O regresso do profeta

Em Outubro do ano passado, quando a Academia Sueca escolheu Jean-Marie Gustave Le Clézio (n. 1940) como Nobel da Literatura, já quase ninguém se lembrava do jovem que aos 23 anos recebeu o Prémio Renaudot pelo livro de estreia, "Le Procès-verbal". (Publicado em 1963, voltou às livrarias portuguesas em Dezembro de 2008, numa edição Europa-América, com o título "O Processo de Adão Pollo" e tradução de Manuel Villaverde Cabral.) Não se compreende que uma obra importante e extensa como a sua - meia centena de títulos de ficção, ensaio e literatura para a infância - tenha uma divulgação errática em Portugal: sete livros traduzidos em 45 anos. Isto a despeito dos prémios (muitos), dos textos laudatórios que Beckett e Foucault lhe dedicaram, e de uma vida aventurosa reportada na imprensa. Natural de Nice, filho de um cirurgião britânico que regressou à Maurícia depois de uma comissão de serviço na Nigéria, Le Clézio passou a infância naquela ilha do Índico, dividindo actualmente o seu tempo entre os Estados Unidos e a Riviera francesa.
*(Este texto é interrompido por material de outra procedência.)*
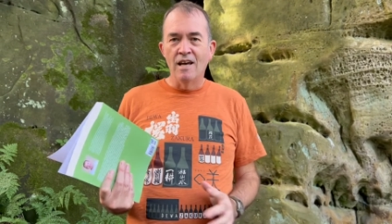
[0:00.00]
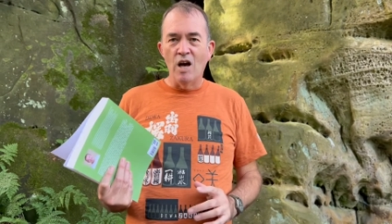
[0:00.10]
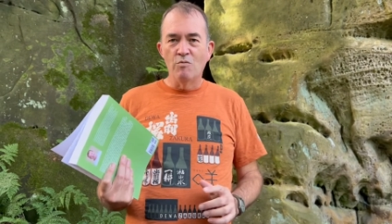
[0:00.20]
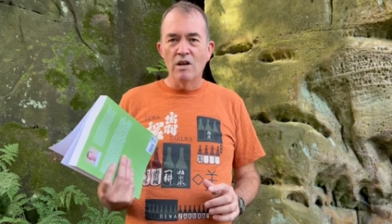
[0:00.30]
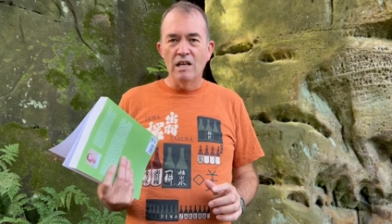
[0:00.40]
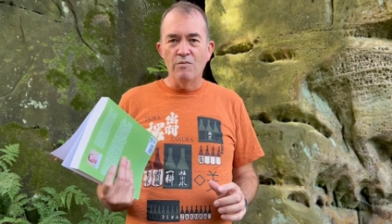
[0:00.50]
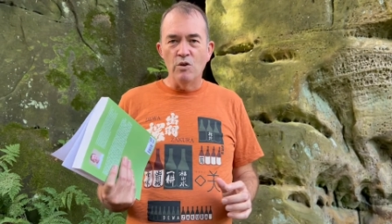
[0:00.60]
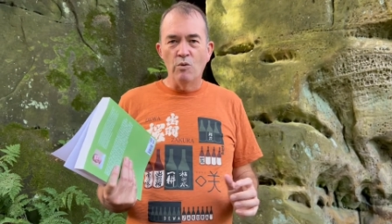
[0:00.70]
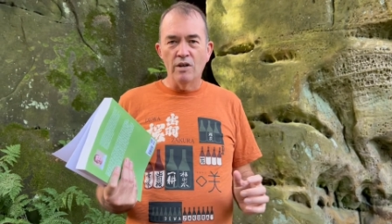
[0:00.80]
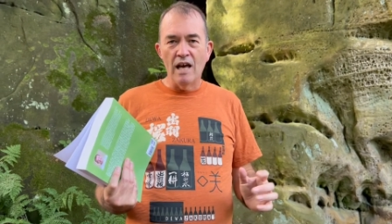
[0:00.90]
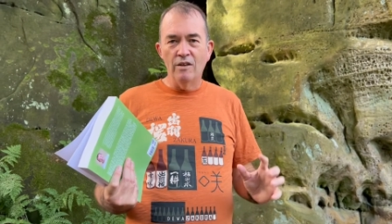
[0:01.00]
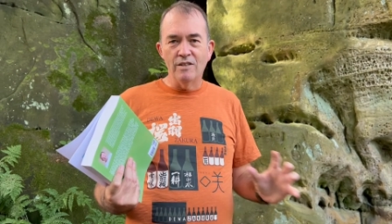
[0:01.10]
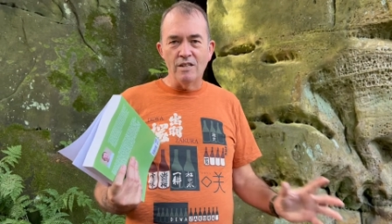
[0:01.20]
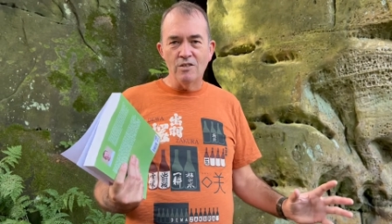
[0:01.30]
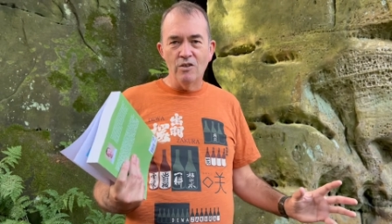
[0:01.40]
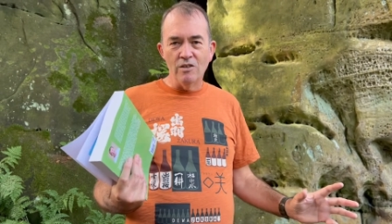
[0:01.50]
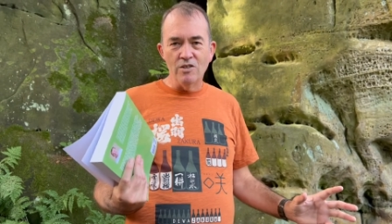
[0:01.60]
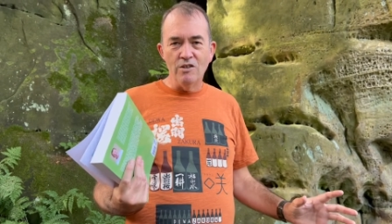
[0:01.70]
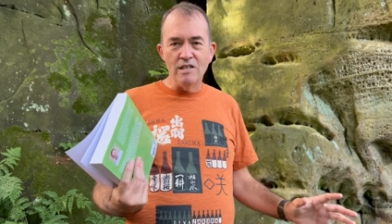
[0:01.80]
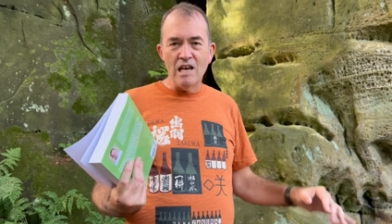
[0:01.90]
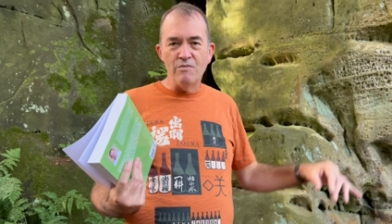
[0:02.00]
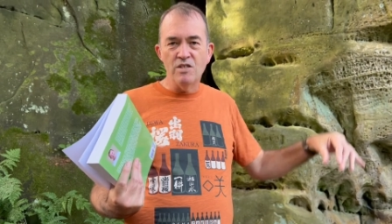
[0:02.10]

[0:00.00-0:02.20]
um, really, if you want healthy soils, you need to have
O escritor tem dupla nacionalidade: britânica e francesa (e não mauriciana, como por vezes aparece escrito). As razões da sua expulsão da Tailândia, país onde trabalhou como cooperante militar no fim dos anos 1960, nunca foram devidamente esclarecidas.
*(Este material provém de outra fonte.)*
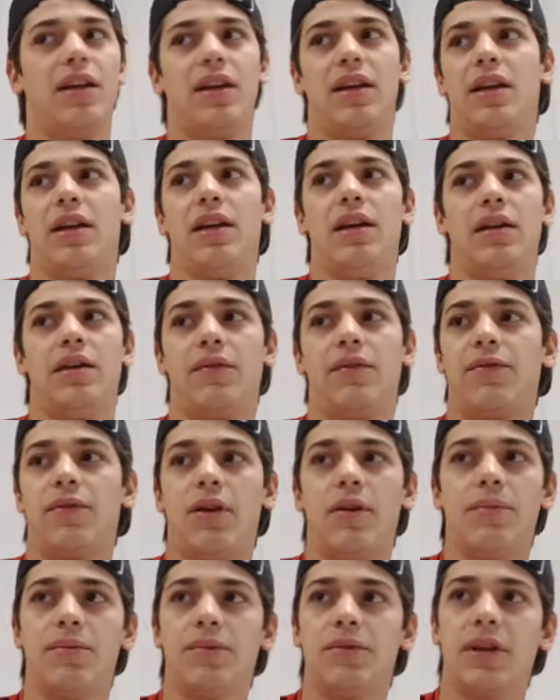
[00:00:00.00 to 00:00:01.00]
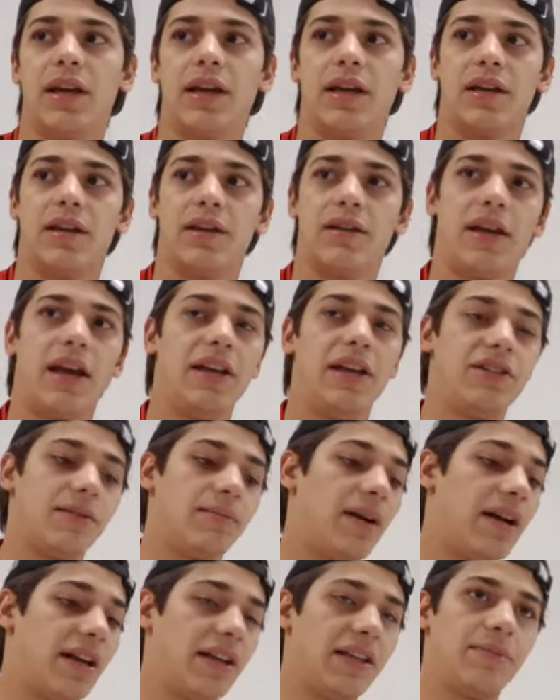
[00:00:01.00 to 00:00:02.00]
from
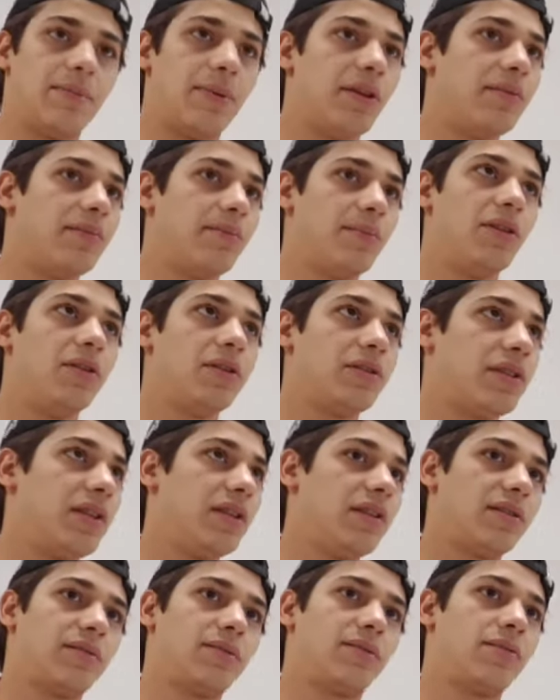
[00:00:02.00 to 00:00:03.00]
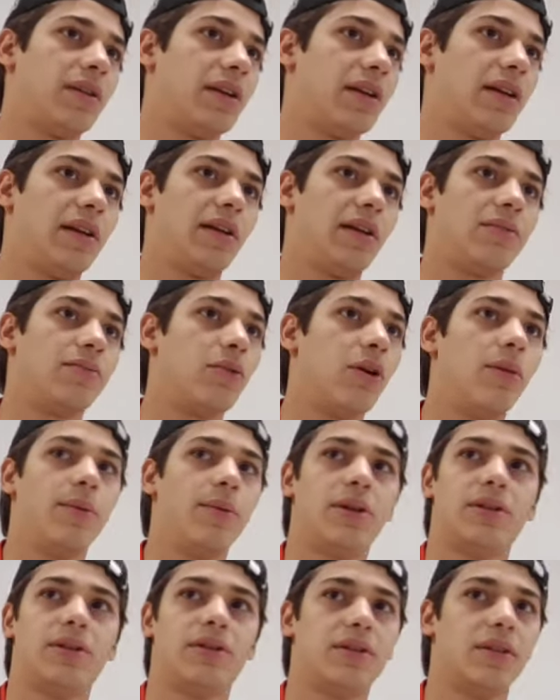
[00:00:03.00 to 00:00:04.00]
HMIs, PLCs,
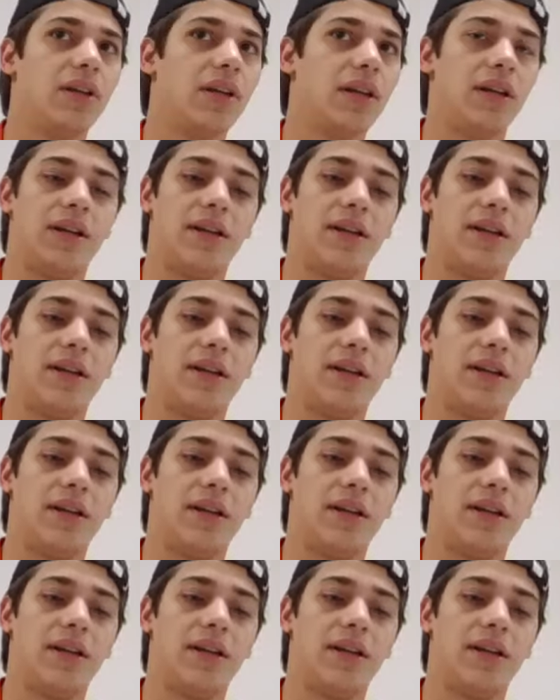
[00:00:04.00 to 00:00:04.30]
robot,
"Ritour-nelle de la faim" foi publicado pela Gallimard pouco antes da atribuição do Nobel. Na sua aparente simplicidade, o título português, "A Música da Fome", é de rara felicidade: o termo ritornelo é aplicado à introdução instrumental de composições vocais como madrigais e refrões, o que faz todo o sentido numa obra de carácter fragmentário como esta.
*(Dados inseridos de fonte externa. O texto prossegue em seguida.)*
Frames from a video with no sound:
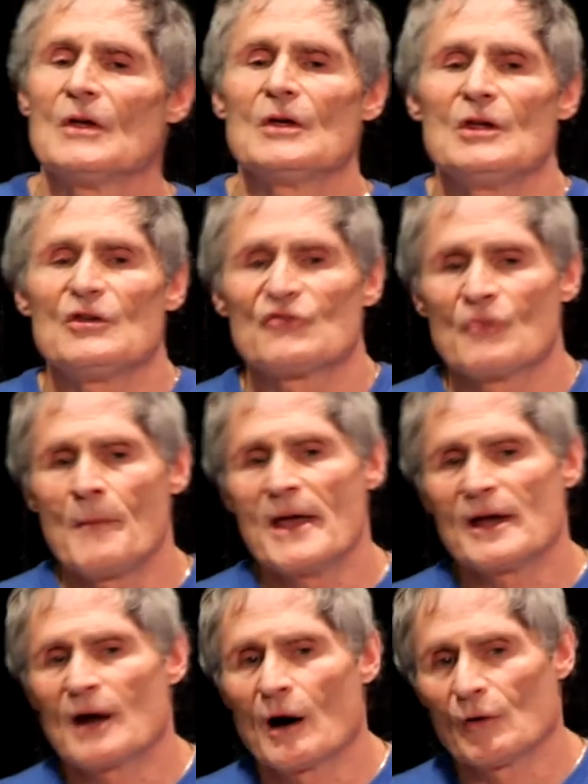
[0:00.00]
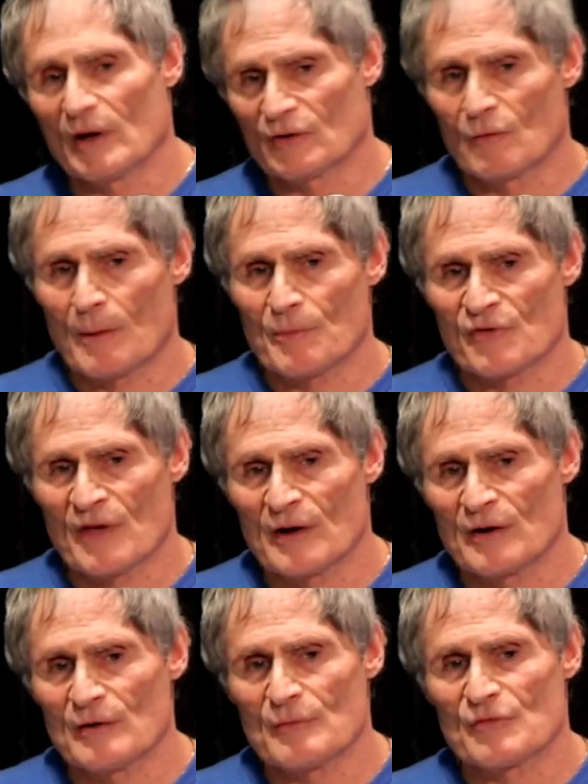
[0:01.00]
is to make our elected
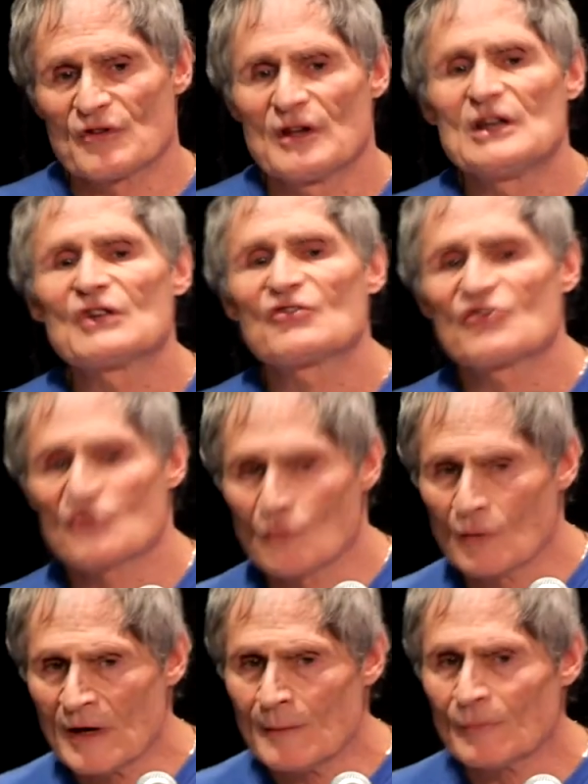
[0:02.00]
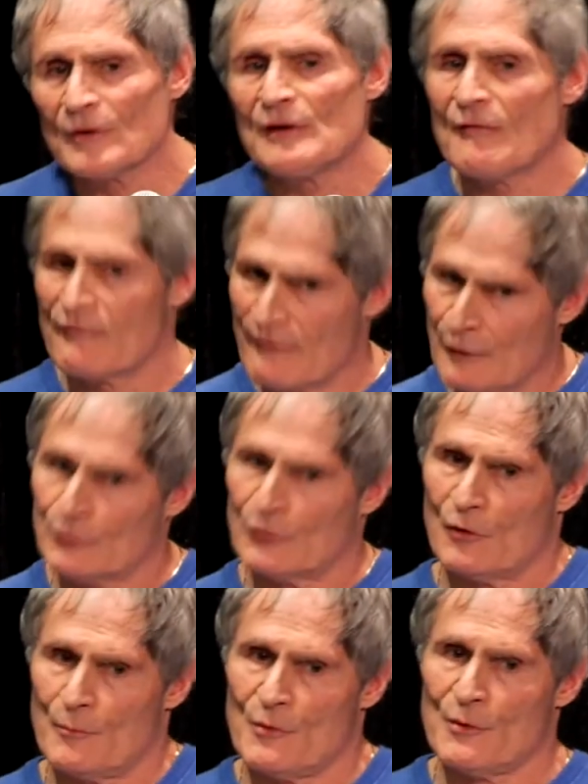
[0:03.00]
representatives extremely
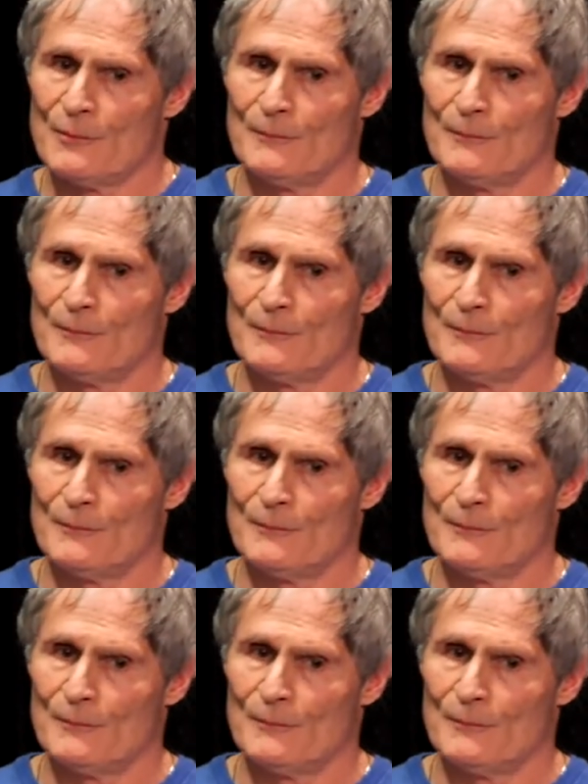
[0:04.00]
vulnerable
Não obstante certa desaceleração de fôlego, pode-se dizer, sem risco de escândalo, que "A Música da Fome" é um regresso aos melhores momentos: "A Febre" (1965), "Le Déluge" (1966) e esse monumento anti-moderno que constitui a trilogia formada por "La Guerre" (1970), "Les Géants" (1973) e "Voyages de l''autre côté" (1975). A partir daí, Le Clézio concentrou-se na vida dos povos nómadas, como os berberes de Marrocos e os índios emberas do Panamá, factor que terá contribuído para desviar o foco da cena literária. A idade explicará a recente deriva autobiográfica, com epicentro na família Brun, originária da ilha Maurícia. Na realidade, os Clézio, originários da Bretanha, estão na ilha desde o século XVIII. Ethel Brun é o alter-ego da mãe do autor, circunstância que o narrador não dissimula.

A pretexto do quotidiano parisiense de Ethel, "A Música da Fome" ilumina a vida dos imigrantes desenraizados, apanhados na curva dos anos 1920-30, quando, para as pessoas comuns, bolchevismo e anti-semitismo eram conceitos difusos, num tempo em que a França começava a deixar de ser a terra dos "sem-Pátria". O preâmbulo é eloquente: "Conheço a fome, sofri-a. Criança, no fim da guerra, faço parte dos que correm pela estrada ao lado dos camiões dos Americanos, estendo as mãos para apanhar embalagens de chewing-gum, chocolates, sacos de pão que os soldados arremessam pelo ar. Criança, sinto tanta sede de gordura que bebo o azeite das latas de sardinha...". Le Clézio confronta a França com as suas responsabilidades históricas na ocupação alemã. A hipocrisia da maioria silenciosa, orgulhosa da sua "superioridade moral", conivente com os pacifistas, os defensores dos acordos de Munique, os colaboracionistas, os activistas de extrema-direita reunidos na CSAR (Comissão Secreta de Acção Revolucionária), em suma, com Pétain e a essência do nazismo. Tudo no mesmo saco: "os oportunistas, os corruptos, os saqueadores [...], os realistas, os fourieristas, os racistas, os suprematistas, os misticistas...". Não havia como escapar, o regime de Vichy atolou a França num lodaçal. Ethel sabia que o seu mundo se desmoronara, ficando "reduzido à água de um canal". Vagueava como uma sombra, Nice era agora uma cidade de opereta, "pano de fundo dos ingleses do tempo de Lord Brougham & Vaux, russos do tempo da imperatriz e de Marie Bashkirtseff, cidade indiferente e cruel, sobreexposta ao sol e ao vento...". A narrativa é um ajuste de contas com esse passado de vergonha.

O aspecto mais interessante é o ponto de vista do narrador. Le Clézio escreve "de fora", isto é, como estrangeiro. É o francês "ultramarino" capaz de distância crítica para lavar as mãos da herança de Céline.